Required work:
Transcribe exactly, please, the lines from the one containing "[0:02.00-0:03.00]" through the end of the records below, and leave out the pictures.

══ Material for the task

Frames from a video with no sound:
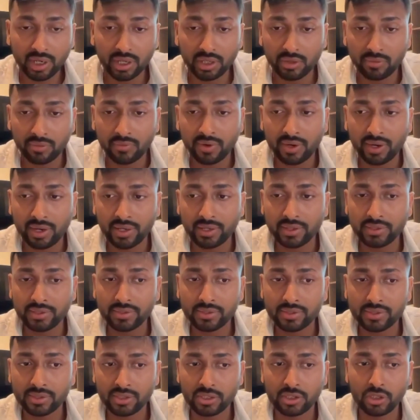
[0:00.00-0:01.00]

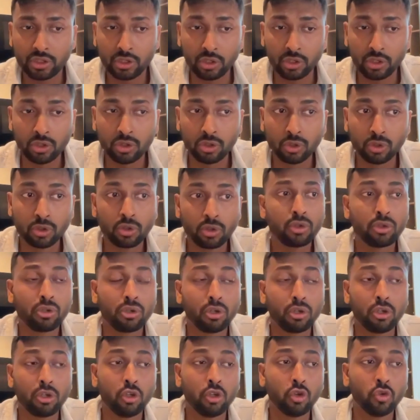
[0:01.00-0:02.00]
Otherwise,
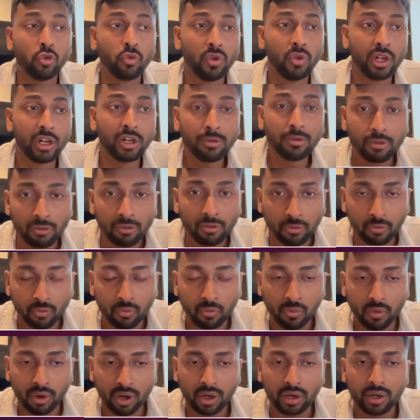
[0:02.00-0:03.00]
you will
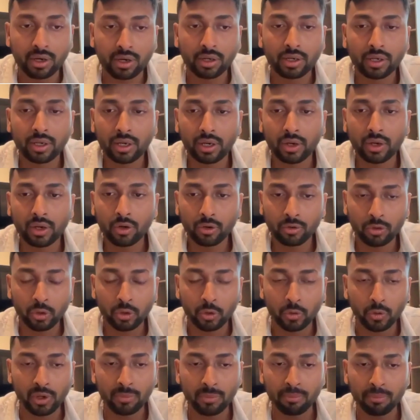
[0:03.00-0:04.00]
work, or
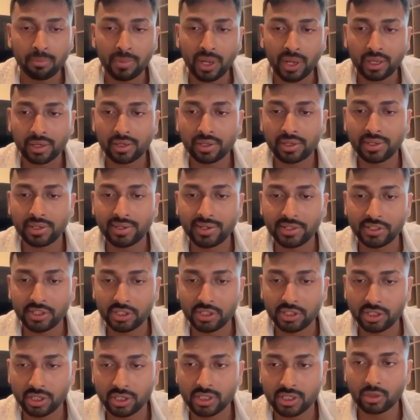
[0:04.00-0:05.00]
you will make
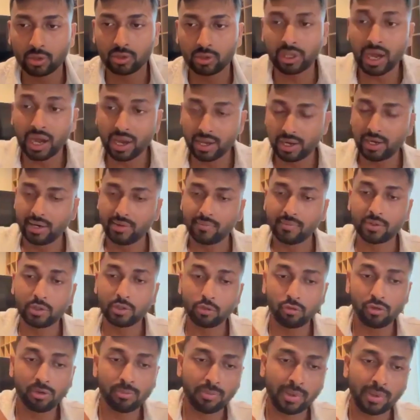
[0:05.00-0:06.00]
decisions on the higher level.
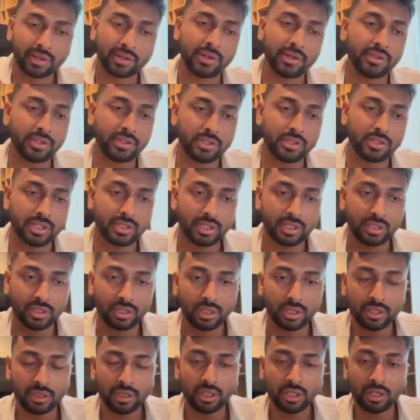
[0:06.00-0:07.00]
You will make decisions
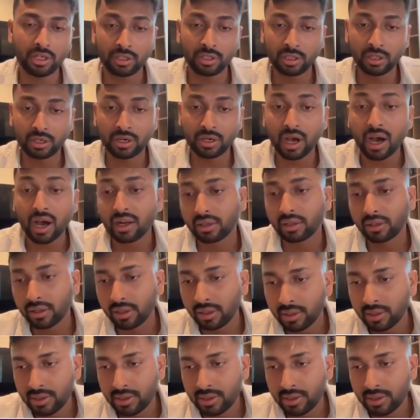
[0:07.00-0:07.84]
in the dark.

════

Result for this exercise:
[0:02.00-0:03.00]
you will
[0:03.00-0:04.00]
work, or
[0:04.00-0:05.00]
you will make
[0:05.00-0:06.00]
decisions on the higher level.
[0:06.00-0:07.00]
You will make decisions
[0:07.00-0:07.84]
in the dark.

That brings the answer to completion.